Please return each of the entries exactly, minus their pictures.
──────────────────────────────
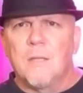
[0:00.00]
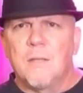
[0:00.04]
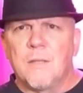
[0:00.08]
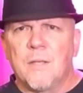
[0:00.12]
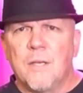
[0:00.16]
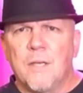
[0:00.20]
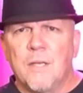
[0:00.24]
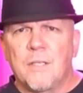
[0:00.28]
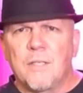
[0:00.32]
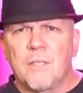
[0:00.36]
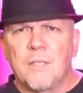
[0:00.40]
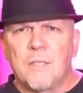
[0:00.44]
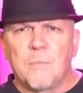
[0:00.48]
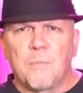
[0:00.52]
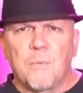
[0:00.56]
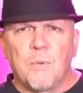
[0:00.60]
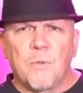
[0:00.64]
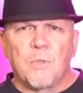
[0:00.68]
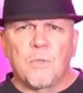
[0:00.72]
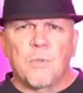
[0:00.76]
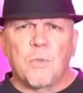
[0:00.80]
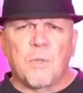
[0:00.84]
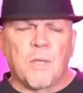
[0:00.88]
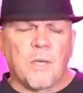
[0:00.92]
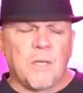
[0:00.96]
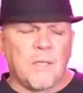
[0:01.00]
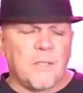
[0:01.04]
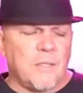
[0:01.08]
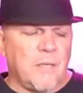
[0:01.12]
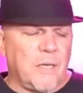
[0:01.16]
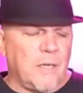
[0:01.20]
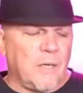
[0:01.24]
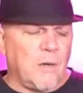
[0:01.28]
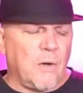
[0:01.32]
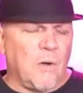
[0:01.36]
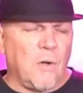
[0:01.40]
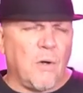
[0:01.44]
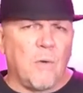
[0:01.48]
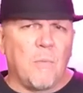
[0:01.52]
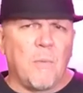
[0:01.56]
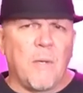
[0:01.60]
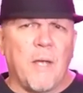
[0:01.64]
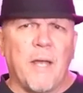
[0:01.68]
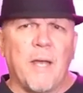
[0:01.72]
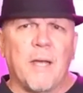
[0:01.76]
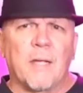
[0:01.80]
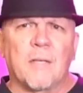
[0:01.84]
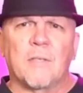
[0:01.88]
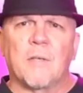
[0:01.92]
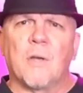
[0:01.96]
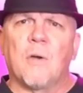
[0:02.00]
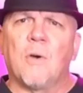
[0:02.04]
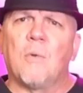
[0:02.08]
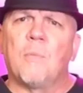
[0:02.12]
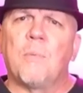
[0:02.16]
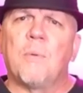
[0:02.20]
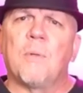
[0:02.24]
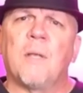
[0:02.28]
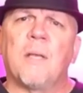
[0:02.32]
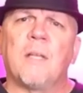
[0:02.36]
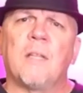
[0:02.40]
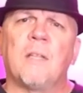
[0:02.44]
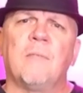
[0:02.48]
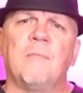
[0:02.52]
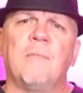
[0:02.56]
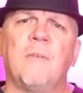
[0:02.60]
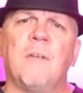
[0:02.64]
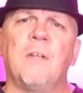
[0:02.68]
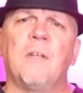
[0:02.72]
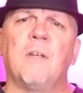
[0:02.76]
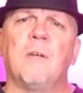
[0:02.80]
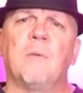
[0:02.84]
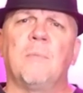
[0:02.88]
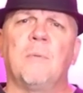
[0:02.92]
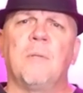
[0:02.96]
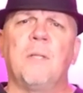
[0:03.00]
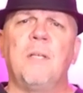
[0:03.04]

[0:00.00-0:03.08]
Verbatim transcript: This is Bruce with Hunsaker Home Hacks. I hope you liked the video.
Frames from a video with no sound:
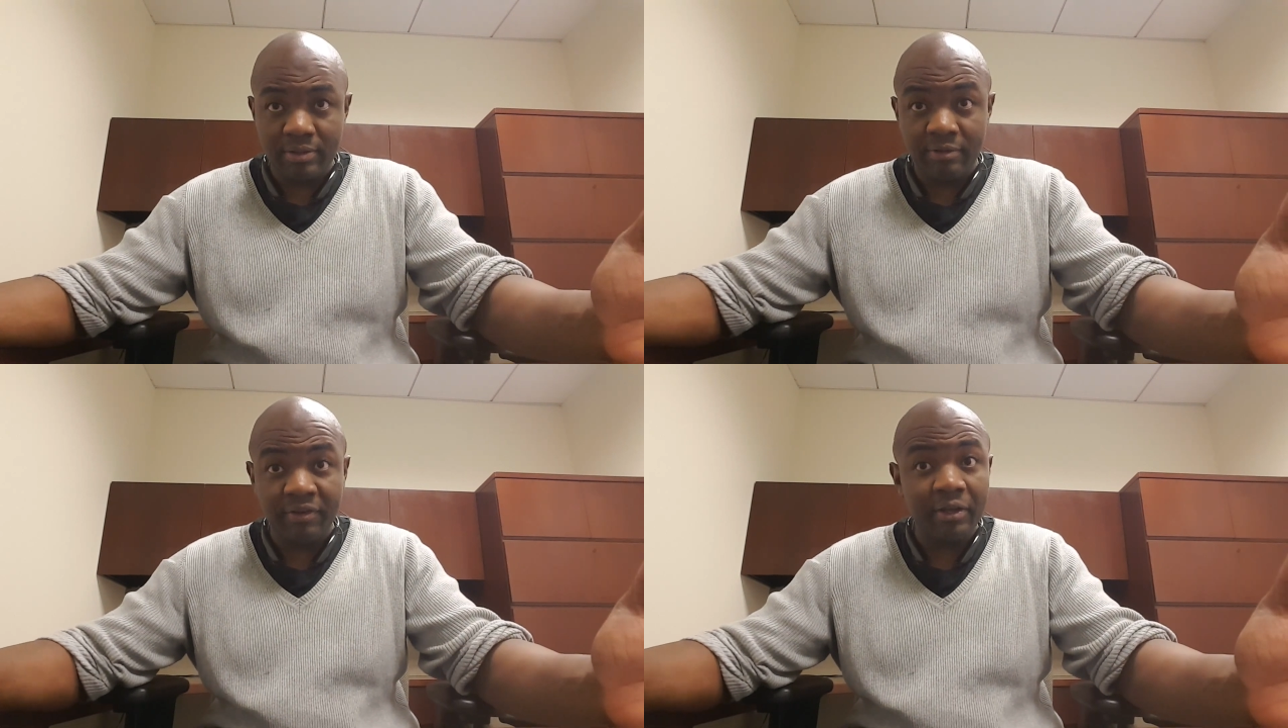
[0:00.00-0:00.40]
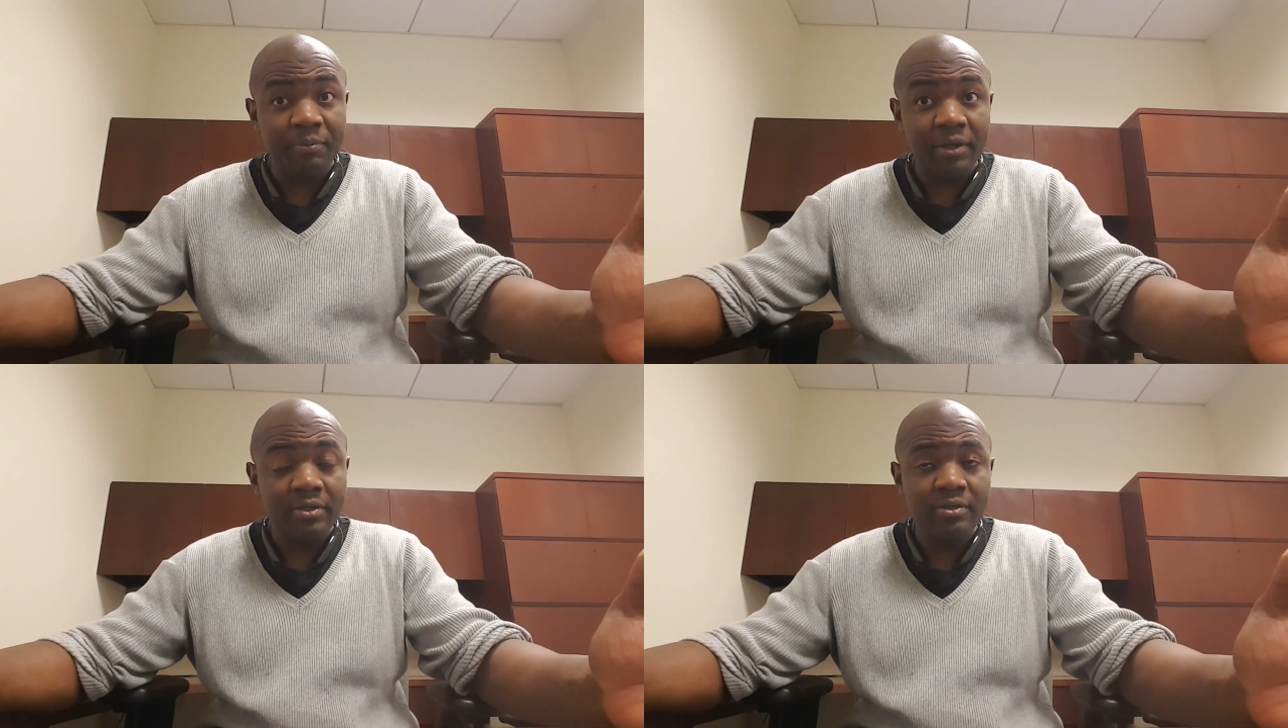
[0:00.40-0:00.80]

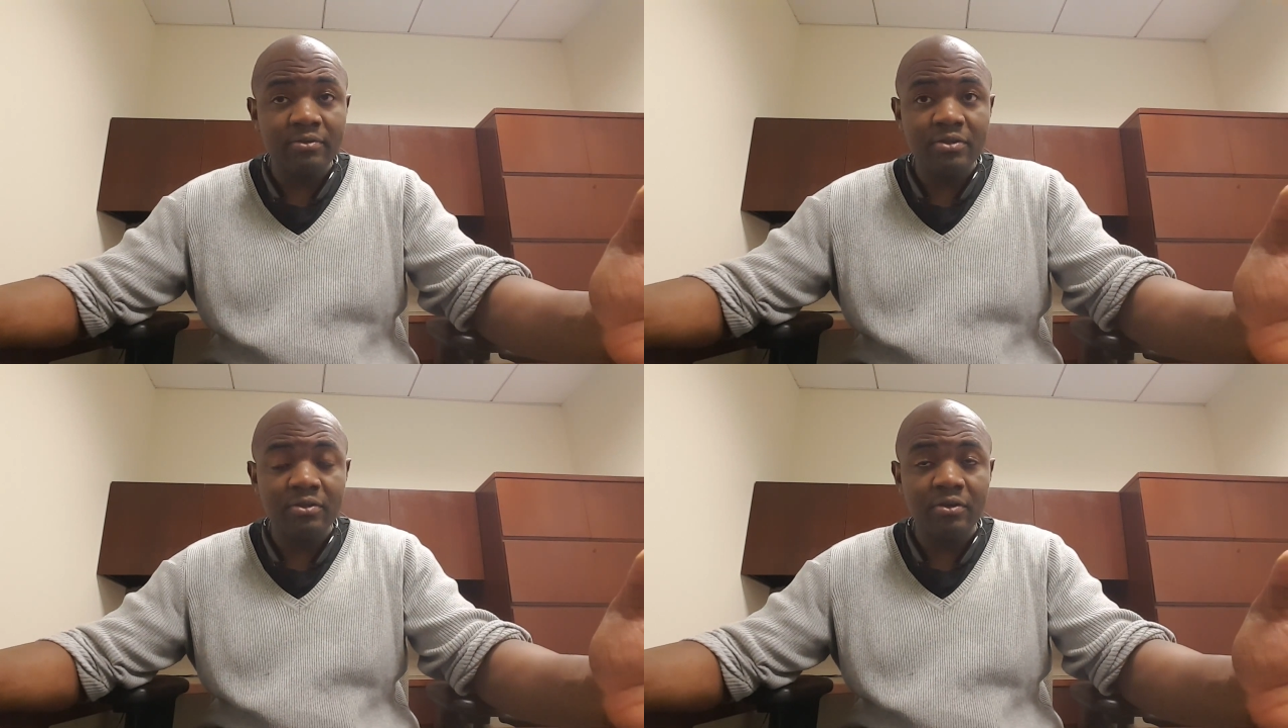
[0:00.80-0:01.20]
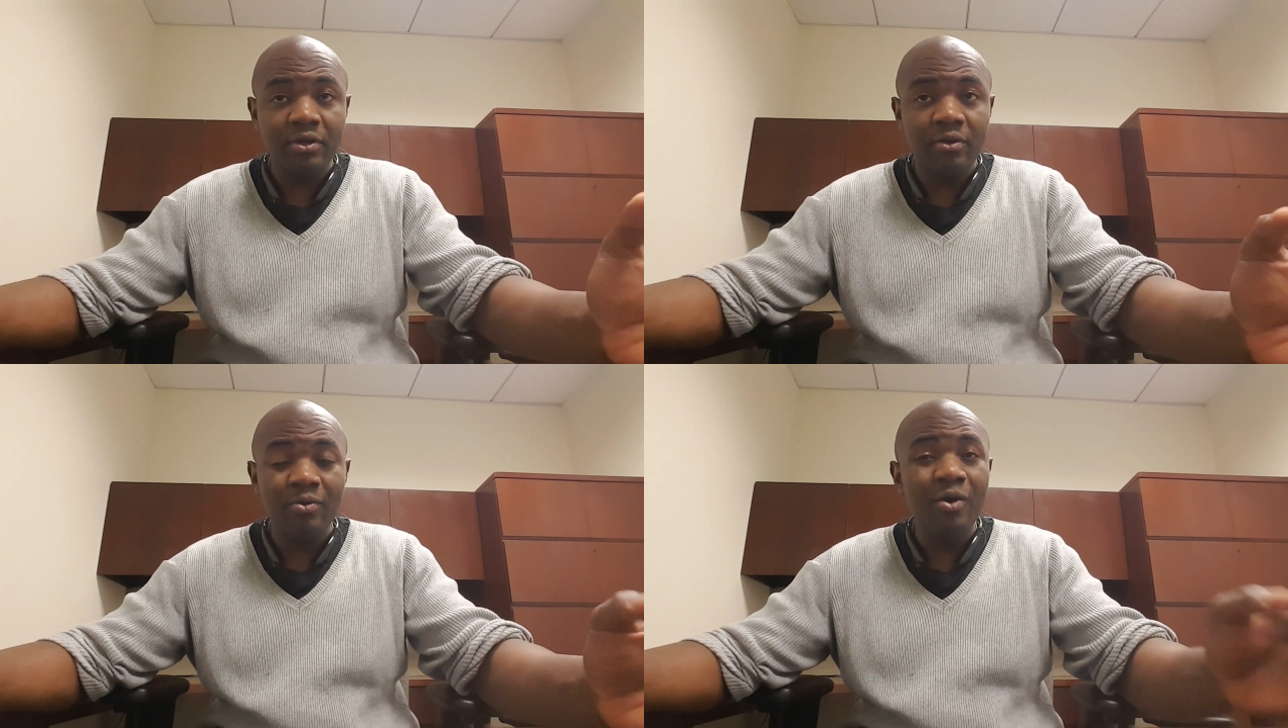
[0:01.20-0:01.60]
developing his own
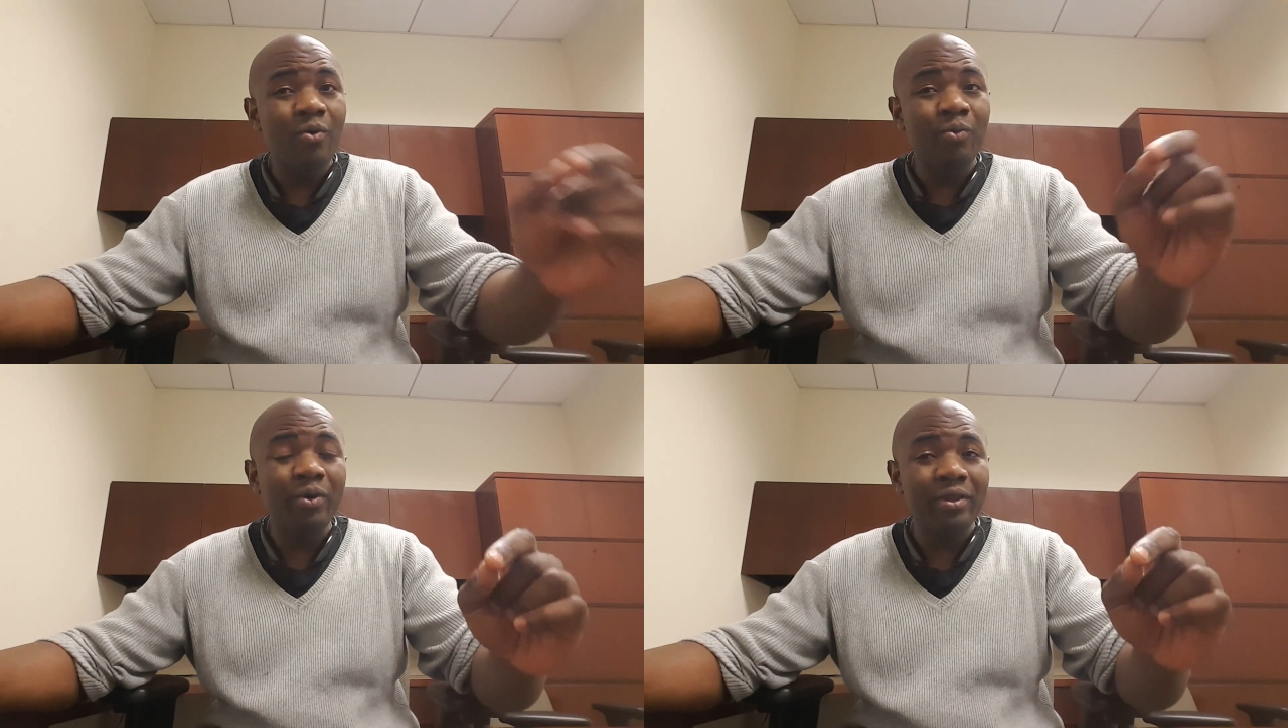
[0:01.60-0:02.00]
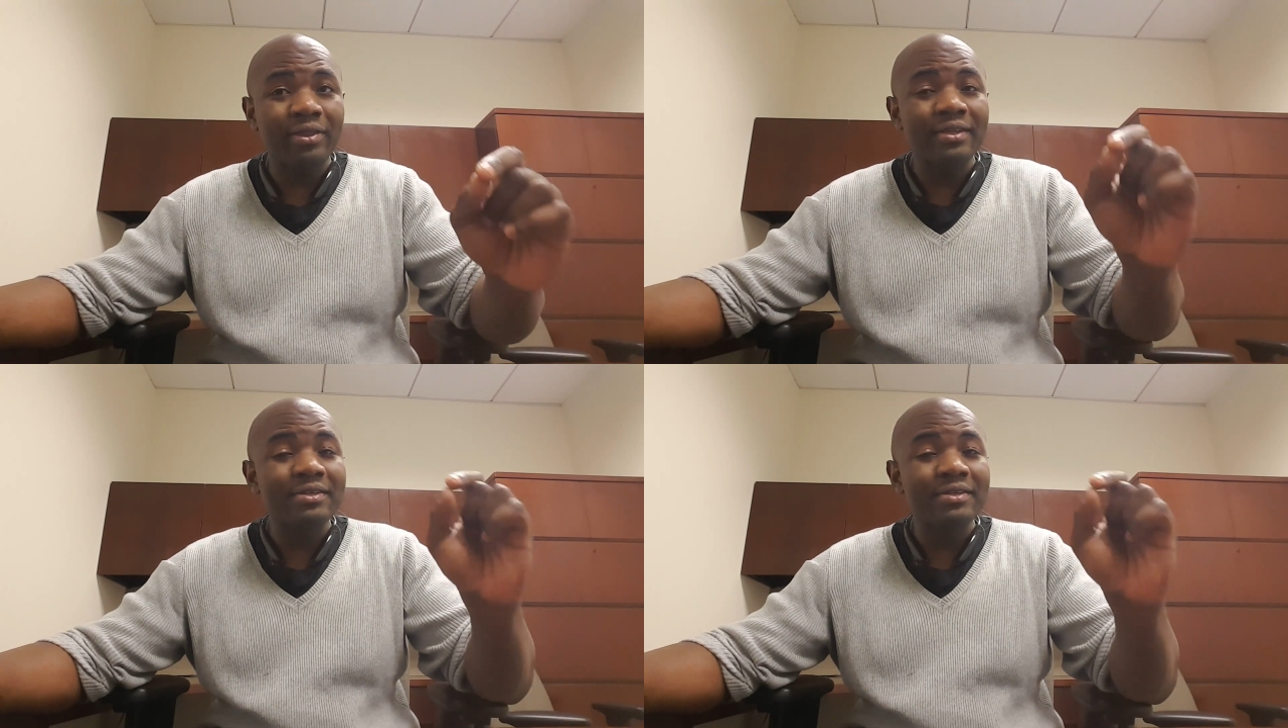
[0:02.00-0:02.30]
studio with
──────────────────────────────
§ **FINAL ANSWER**:
[0:00.00]
[0:00.04]
[0:00.08]
[0:00.12]
[0:00.16]
[0:00.20]
[0:00.24]
[0:00.28]
[0:00.32]
[0:00.36]
[0:00.40]
[0:00.44]
[0:00.48]
[0:00.52]
[0:00.56]
[0:00.60]
[0:00.64]
[0:00.68]
[0:00.72]
[0:00.76]
[0:00.80]
[0:00.84]
[0:00.88]
[0:00.92]
[0:00.96]
[0:01.00]
[0:01.04]
[0:01.08]
[0:01.12]
[0:01.16]
[0:01.20]
[0:01.24]
[0:01.28]
[0:01.32]
[0:01.36]
[0:01.40]
[0:01.44]
[0:01.48]
[0:01.52]
[0:01.56]
[0:01.60]
[0:01.64]
[0:01.68]
[0:01.72]
[0:01.76]
[0:01.80]
[0:01.84]
[0:01.88]
[0:01.92]
[0:01.96]
[0:02.00]
[0:02.04]
[0:02.08]
[0:02.12]
[0:02.16]
[0:02.20]
[0:02.24]
[0:02.28]
[0:02.32]
[0:02.36]
[0:02.40]
[0:02.44]
[0:02.48]
[0:02.52]
[0:02.56]
[0:02.60]
[0:02.64]
[0:02.68]
[0:02.72]
[0:02.76]
[0:02.80]
[0:02.84]
[0:02.88]
[0:02.92]
[0:02.96]
[0:03.00]
[0:03.04]

[0:00.00-0:03.08]
Verbatim transcript: This is Bruce with Hunsaker Home Hacks. I hope you liked the video.
Frames from a video with no sound:
[0:00.00-0:00.40]
[0:00.40-0:00.80]

[0:00.80-0:01.20]
[0:01.20-0:01.60]
developing his own
[0:01.60-0:02.00]
[0:02.00-0:02.30]
studio with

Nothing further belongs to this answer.